This is the first of several articles this week live from the Pecos Experience at the Shumla School, west of Del Rio, Texas. I arrived Friday night so I could hike Presa Canyon Saturday, courtesy of the Texas Parks and Wildlife and Seminole Canyon State Park.
I had been warned that this was an “extremely strenuous” hike, and that warning is correct. I was so tired that I came back to camp and took a two hour nap, ate dinner, then slept another 12 hours. Got up today, had coffee, took a nap, and will go to be early tonight too. I am sore in so many places! But I made it in and out, and therein lies the tale.
The only way to see Presa Canyon is to join one of these tours that only go in cool months. There were about 23 in our group, along with two guides from the Rock Art Foundation. It is about four hours in to Black Cave, our final destination, and four hours out. We were lucky because there was a breeze and the temperature only reached the low 90s, even though the stone canyon was like a radiant oven.
This hike feels like it is mano a mano with nature.

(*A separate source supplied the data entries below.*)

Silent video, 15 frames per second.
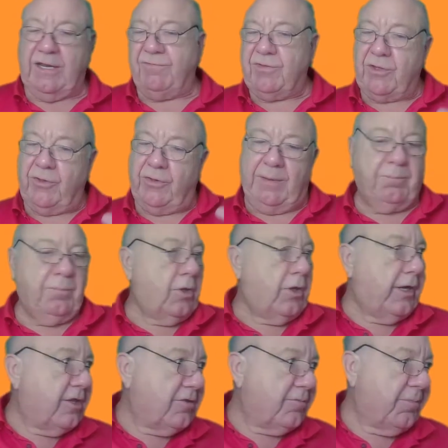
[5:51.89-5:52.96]
So that
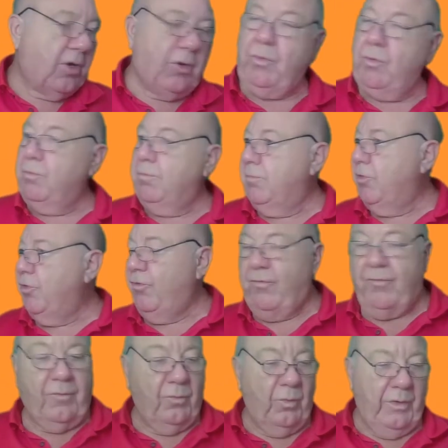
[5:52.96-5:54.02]
blind spot will move
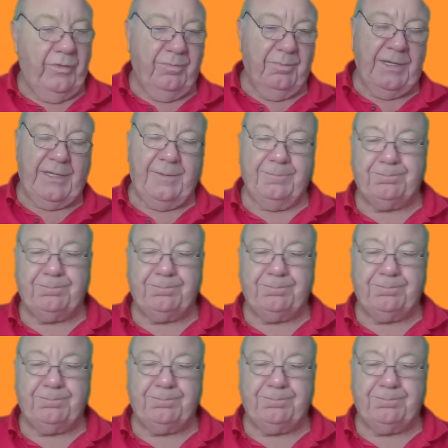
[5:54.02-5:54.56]
with me.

At least that’s what it feels like to an old woman like me. There are numerous boulder fields that must be climbed and gotten down from, and lots of thorny brush to push through. My mind was completely focused on where to put my next step so I wouldn’t sprain an ankle. That and drinking enough water so I wouldn’t get heat stroke.
I hadn’t slept a wink the night before because my monkey mind kept saying “heat stroke, rattlesnake, sprained ankle” like an evil mantra over and over. We did not see a single snake, although I am sure they saw us, and no one got overheated or injured. The buzzards didn’t circle, so you know we made it out alive!
When we could look up, we got to see some wonderful rock art. Our destination was Black Cave, which contains a panel of quite vivid art. The panel seems to be made up of several separate elements rather than being one continuous composition. But that’s just how it looks. Who knows what it really means?
The air was intoxicating with the sweetness of blackbrush, huisache and Mexican buckeye trees in mad bloom. More than one person commented that they felt like they were being seduced by the fragrance so as not to pay attention to the thorns and rocks that were brushing us and trying to grab our boots. Yes, it was another trick to get us.
We thought about the people who once lived here and made these paintings. How did they do it? The figures in Black Cave are very high up the wall. No one could have reached that high, so they had to have used some sort of scaffold. The paint is still vivid
today, 4000 years at after it was applied, at least. How did they make such a paint? My house paint certainly won’t last that long. How did they even walk through the canyon? They didn’t have high-tech hiking boots and camel-backs. How did they carry water? What did they think about? What did they mean to tell us with these figures?